[Saved data entries]
------------------------------------------------------------

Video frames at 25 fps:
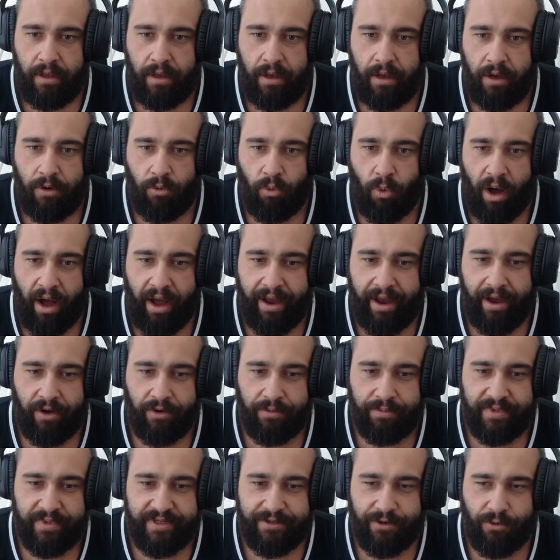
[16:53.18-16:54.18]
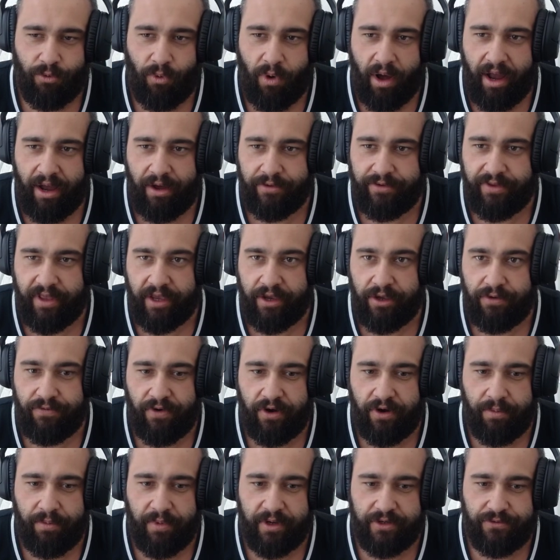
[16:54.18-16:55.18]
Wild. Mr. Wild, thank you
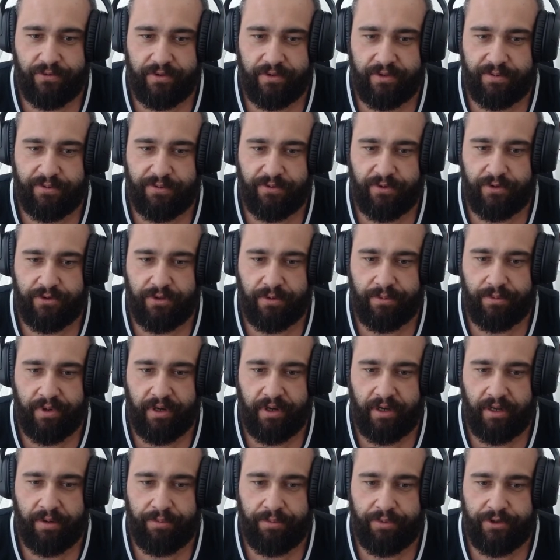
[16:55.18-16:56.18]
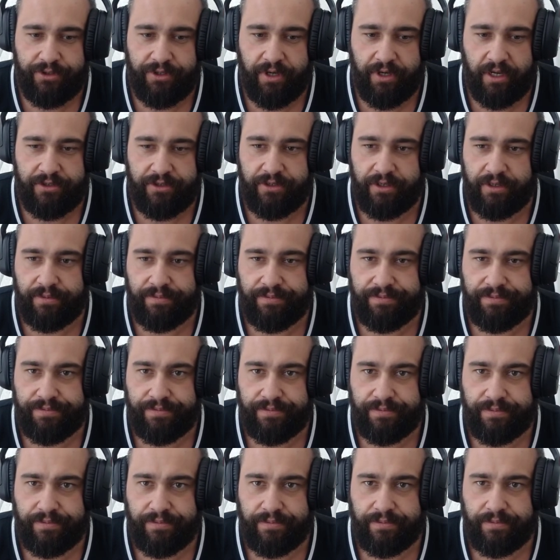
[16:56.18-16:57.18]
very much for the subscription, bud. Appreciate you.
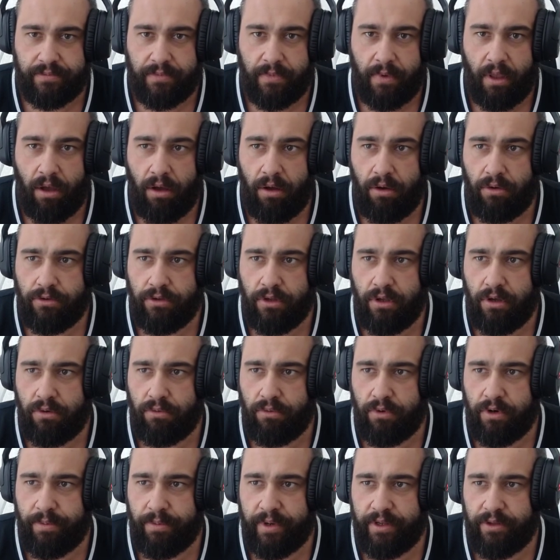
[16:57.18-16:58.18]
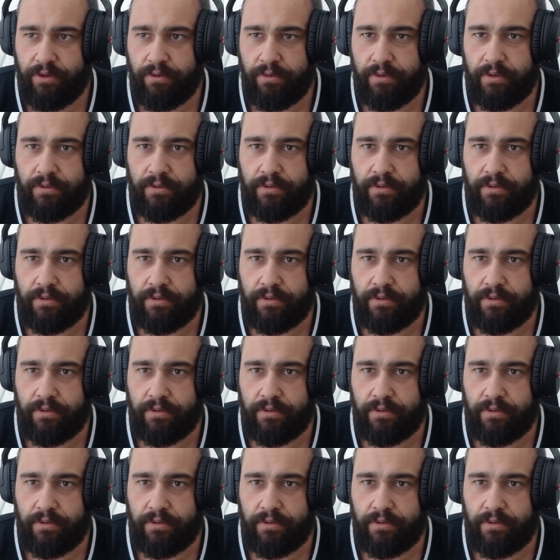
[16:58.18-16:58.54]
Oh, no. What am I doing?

------------------------------------------------------------

- _Exercise aim_
No pictures belong in the copy. Transcribe every entry exactly.

- _Task answer_
Video frames at 25 fps:
[16:53.18-16:54.18]
[16:54.18-16:55.18]
Wild. Mr. Wild, thank you
[16:55.18-16:56.18]
[16:56.18-16:57.18]
very much for the subscription, bud. Appreciate you.
[16:57.18-16:58.18]
[16:58.18-16:58.54]
Oh, no. What am I doing?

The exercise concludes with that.